# Task description:
Everything in the records below must be repeated exactly, except the pictures.

**** Information shown ****

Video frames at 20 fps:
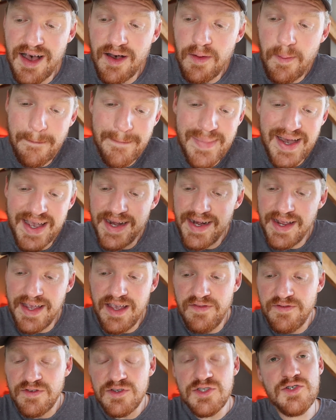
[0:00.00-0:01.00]
I might
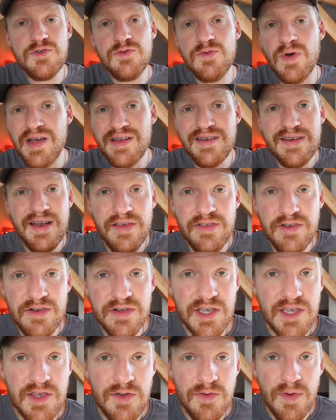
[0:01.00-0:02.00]
even do
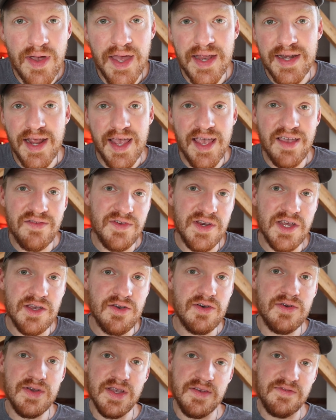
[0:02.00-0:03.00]
another Q&A
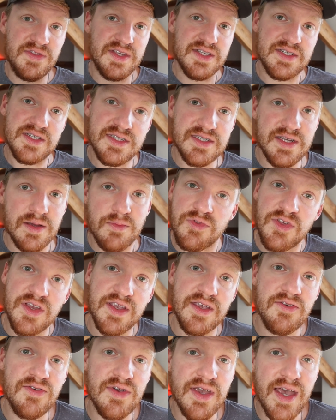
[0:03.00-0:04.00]
video if this is
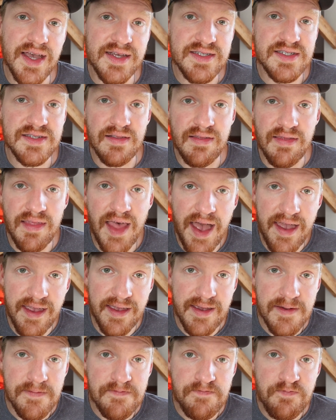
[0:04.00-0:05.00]
something you guys
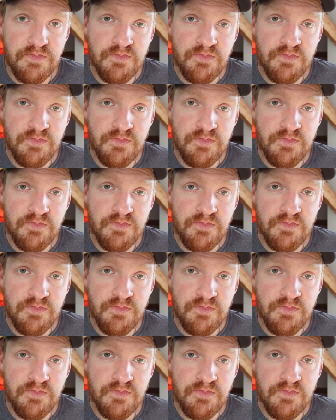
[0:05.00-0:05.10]
like.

****

# Answer to the exercise:
Video frames at 20 fps:
[0:00.00-0:01.00]
I might
[0:01.00-0:02.00]
even do
[0:02.00-0:03.00]
another Q&A
[0:03.00-0:04.00]
video if this is
[0:04.00-0:05.00]
something you guys
[0:05.00-0:05.10]
like.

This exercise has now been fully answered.